Chinese Hospital, recipient of the Organizational Hero award. The hospital is an independent health care facility in San Francisco that provides culturally competent health services to the Chinese American community. The only institution of its kind in the United States, the hospital traces its history back to the early 1900s when residents of San Francisco's Chinatown were isolated and had no access to services provided by city hospitals. In 1923, out of desperate need for health care services, 15 Chinatown organizations banded together to create the Chinese Hospital Association, a new nonprofit corporation. They raised funds to build a new facility, Chinese Hospital, which opened at 835 Jackson St. in October 1925. By the mid-1970s, the hospital had outgrown this facility, and a new building was constructed at 845 Jackson St.
Today, the hospital maintains a licensed bed capacity of 54 beds. It provides emergency and intensive care services and a wide range of clinical and patient services. It also offers linguistically and culturally sensitive health education program and services to promote wellness and a healthier lifestyle through the Chinese Community Health Resource Center.
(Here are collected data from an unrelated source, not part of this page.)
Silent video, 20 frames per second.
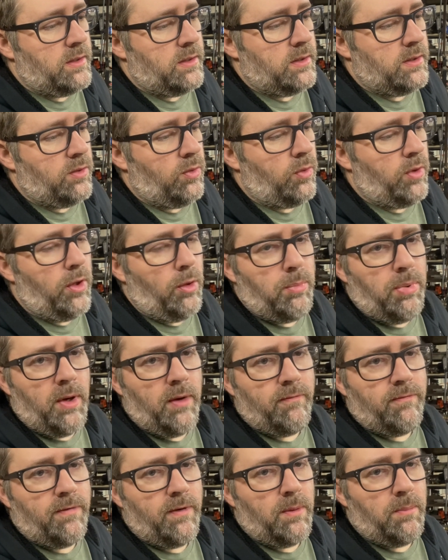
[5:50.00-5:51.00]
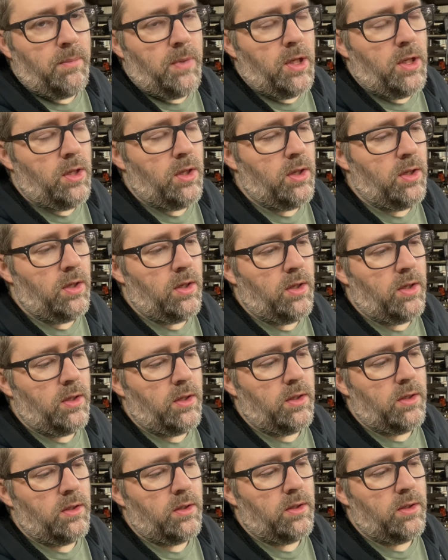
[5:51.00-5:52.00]
oil pump from
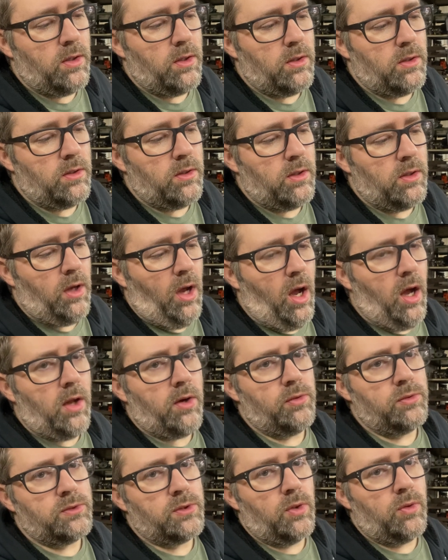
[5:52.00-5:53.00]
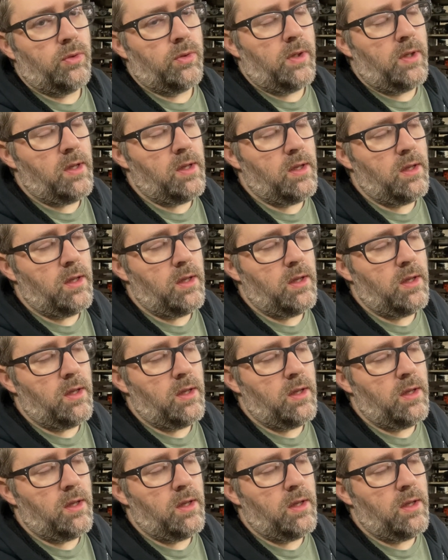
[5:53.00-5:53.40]
AutoZone.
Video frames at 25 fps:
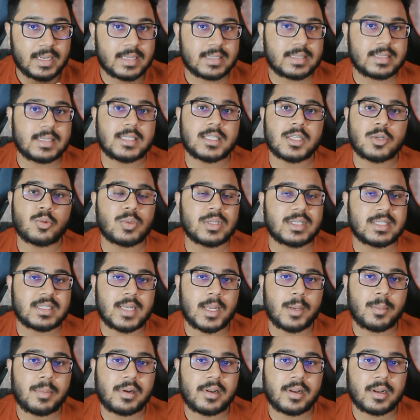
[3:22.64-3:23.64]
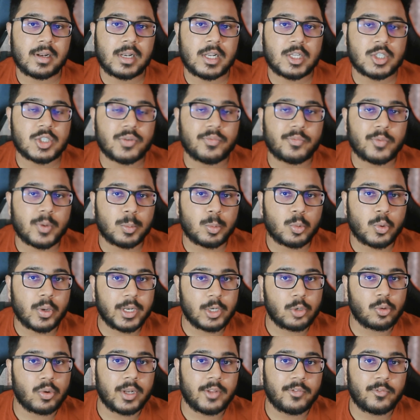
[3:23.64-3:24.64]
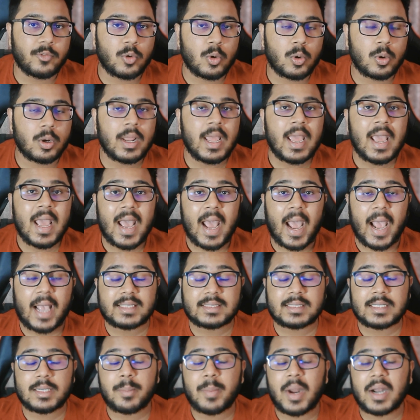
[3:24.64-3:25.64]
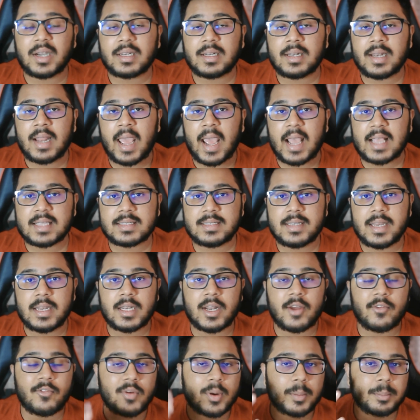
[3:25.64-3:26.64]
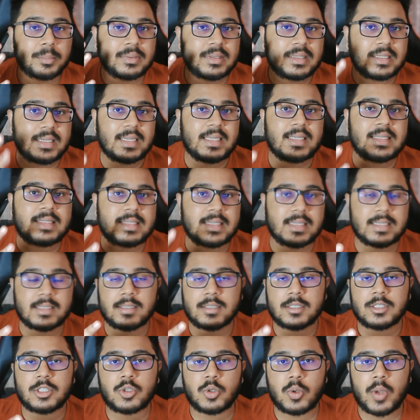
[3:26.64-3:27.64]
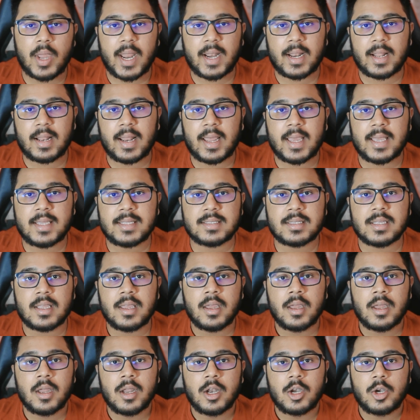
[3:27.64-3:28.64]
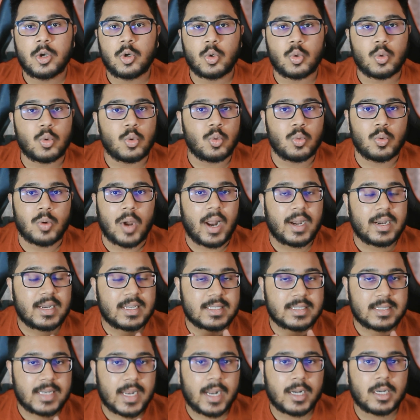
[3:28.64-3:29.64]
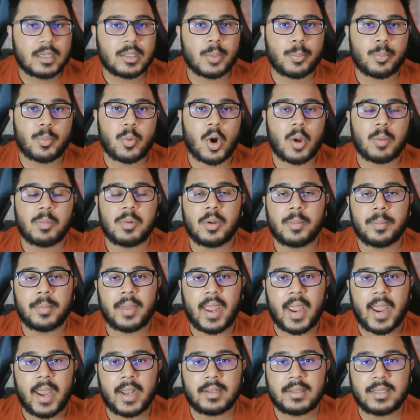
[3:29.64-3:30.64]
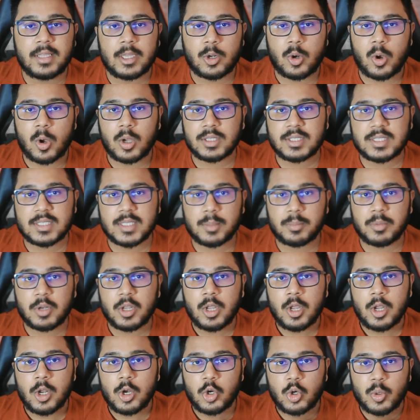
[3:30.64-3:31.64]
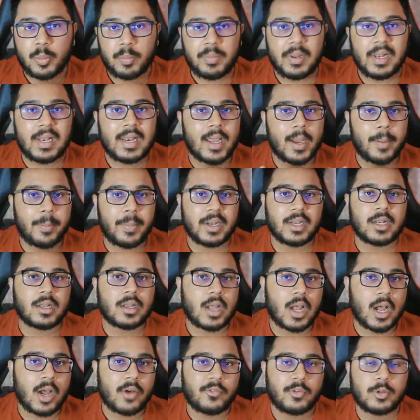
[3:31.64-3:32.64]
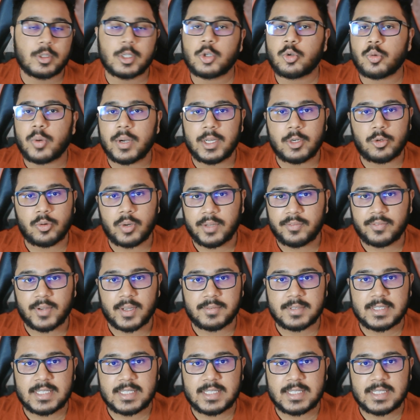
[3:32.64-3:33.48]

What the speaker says: a season with stable regulation from 2024, Aston Martin has data from 3 seasons to analyze, to understand the problem and their concept to build a better car for the 2025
"These awardees are heroes in every sense of the word," said Stephen M. Shortell, dean of UC Berkeley's School of Public Health. "Over the past 11 years, we have been privileged to honor individuals and organizations for making significant contributions to preventing disease, protecting the public from harm, and actively promoting health."
Henderson's award will be presented by Dr. Larry Brilliant, executive director of Google.org, the search engine's philanthropic arm; House Speaker Nancy Pelosi will present Ornish's award in absentia by video; Kears will receive his award from Anne Bakar, president and CEO of Telecare Corporation; and Dr. Rolland C. Lowe, former president of the California Medical Association, will present the award to Brenda Yee, CEO of Chinese Hospital.
Previous recipients of Public Health Heroes Awards have included actor Rob Reiner, U.N. Millennium Project director Jeffrey Sachs; and Roe v. Wade attorney Sarah Weddington.